# [ABOUT THIS TASK]
Line for line, return the data exactly, omitting all pictures.

# [RAW DATA]

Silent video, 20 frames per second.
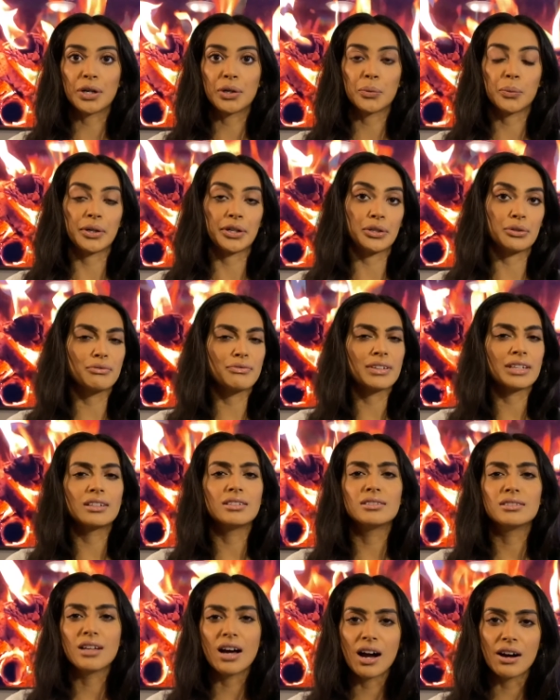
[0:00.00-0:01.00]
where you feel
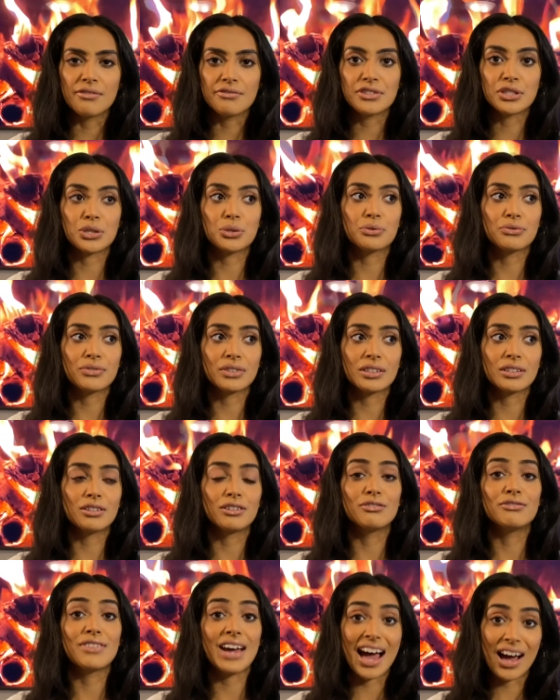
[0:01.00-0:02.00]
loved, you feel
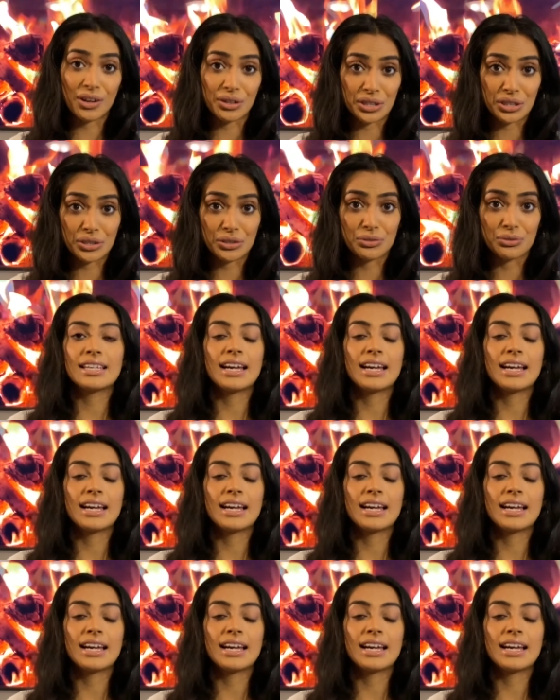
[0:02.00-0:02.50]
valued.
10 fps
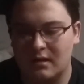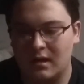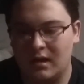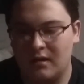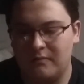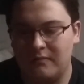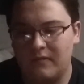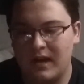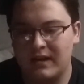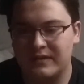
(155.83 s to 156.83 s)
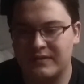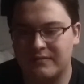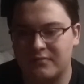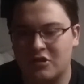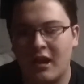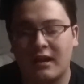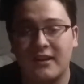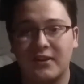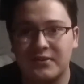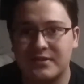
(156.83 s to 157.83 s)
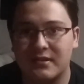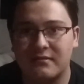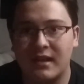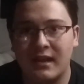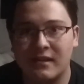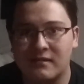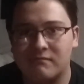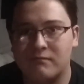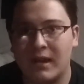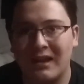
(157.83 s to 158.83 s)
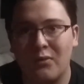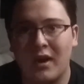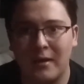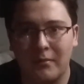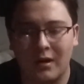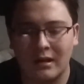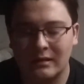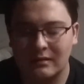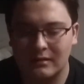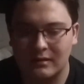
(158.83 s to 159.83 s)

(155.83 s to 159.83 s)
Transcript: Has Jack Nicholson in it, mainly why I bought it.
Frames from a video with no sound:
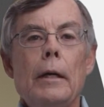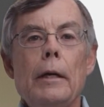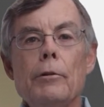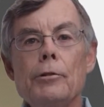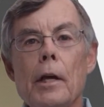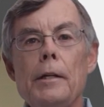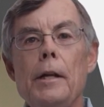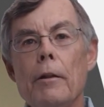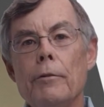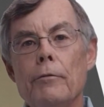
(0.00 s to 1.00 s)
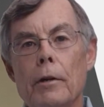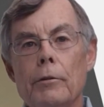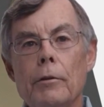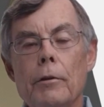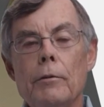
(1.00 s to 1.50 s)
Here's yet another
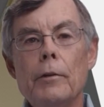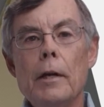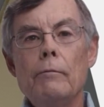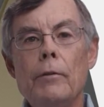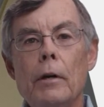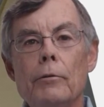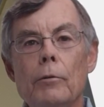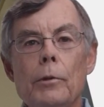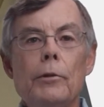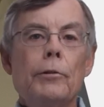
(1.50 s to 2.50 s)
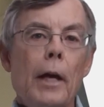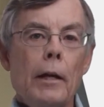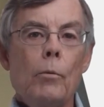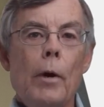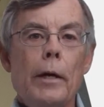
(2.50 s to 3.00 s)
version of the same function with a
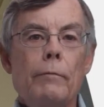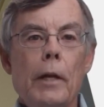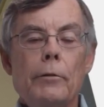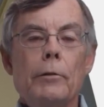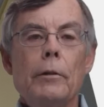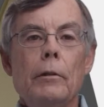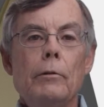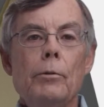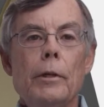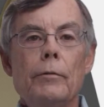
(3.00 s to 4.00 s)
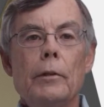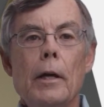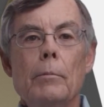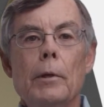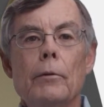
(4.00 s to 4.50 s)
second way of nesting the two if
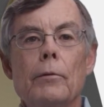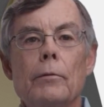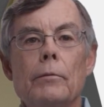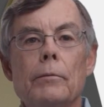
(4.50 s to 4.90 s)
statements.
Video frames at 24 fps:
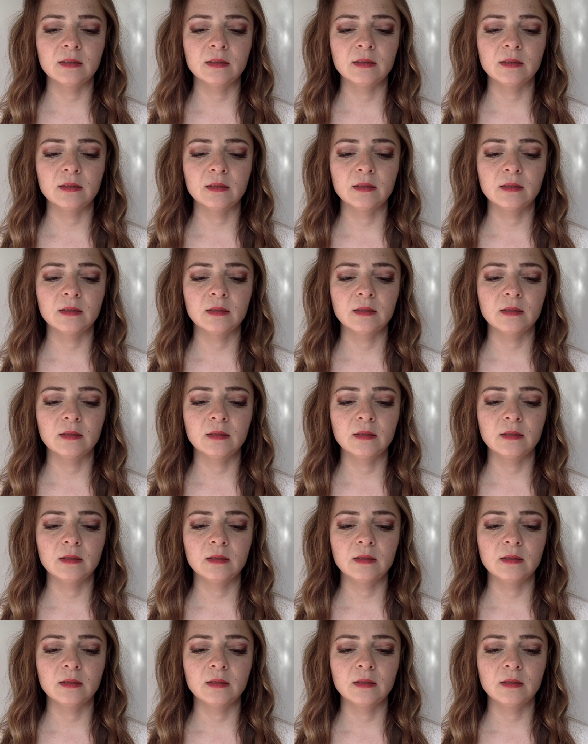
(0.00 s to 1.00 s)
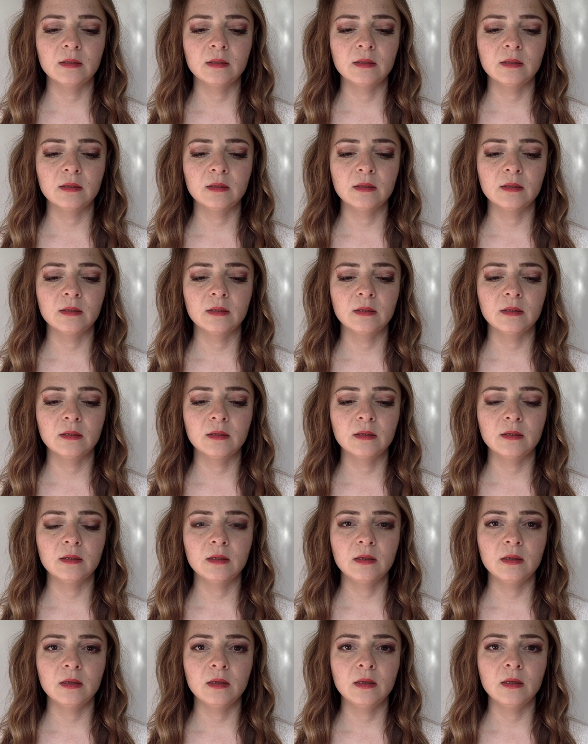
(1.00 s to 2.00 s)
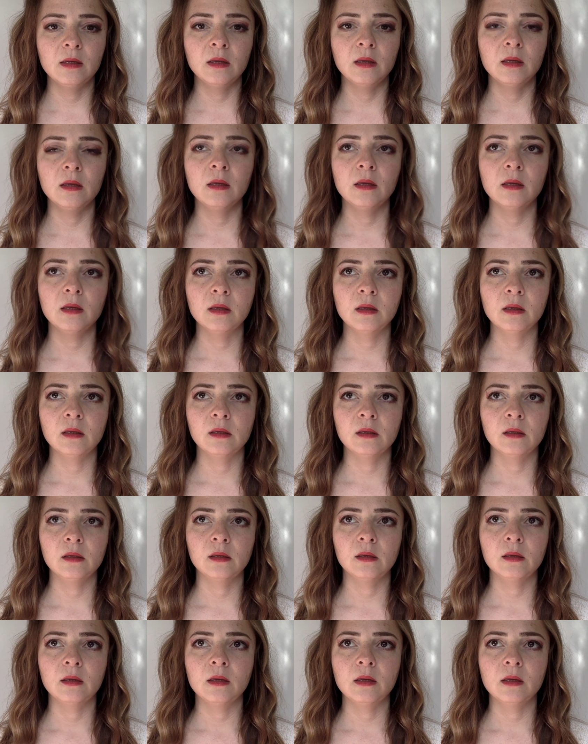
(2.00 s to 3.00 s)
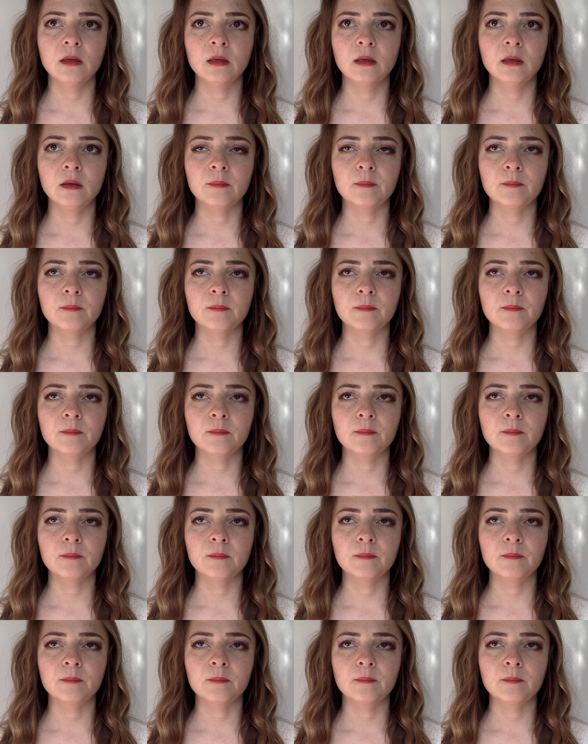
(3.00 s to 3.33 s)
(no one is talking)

# [OUTPUT FOR THIS TASK]
Silent video, 20 frames per second.
[0:00.00-0:01.00]
where you feel
[0:01.00-0:02.00]
loved, you feel
[0:02.00-0:02.50]
valued.
10 fps
(155.83 s to 156.83 s)
(156.83 s to 157.83 s)
(157.83 s to 158.83 s)
(158.83 s to 159.83 s)

(155.83 s to 159.83 s)
Transcript: Has Jack Nicholson in it, mainly why I bought it.
Frames from a video with no sound:
(0.00 s to 1.00 s)
(1.00 s to 1.50 s)
Here's yet another
(1.50 s to 2.50 s)
(2.50 s to 3.00 s)
version of the same function with a
(3.00 s to 4.00 s)
(4.00 s to 4.50 s)
second way of nesting the two if
(4.50 s to 4.90 s)
statements.
Video frames at 24 fps:
(0.00 s to 1.00 s)
(1.00 s to 2.00 s)
(2.00 s to 3.00 s)
(3.00 s to 3.33 s)
(no one is talking)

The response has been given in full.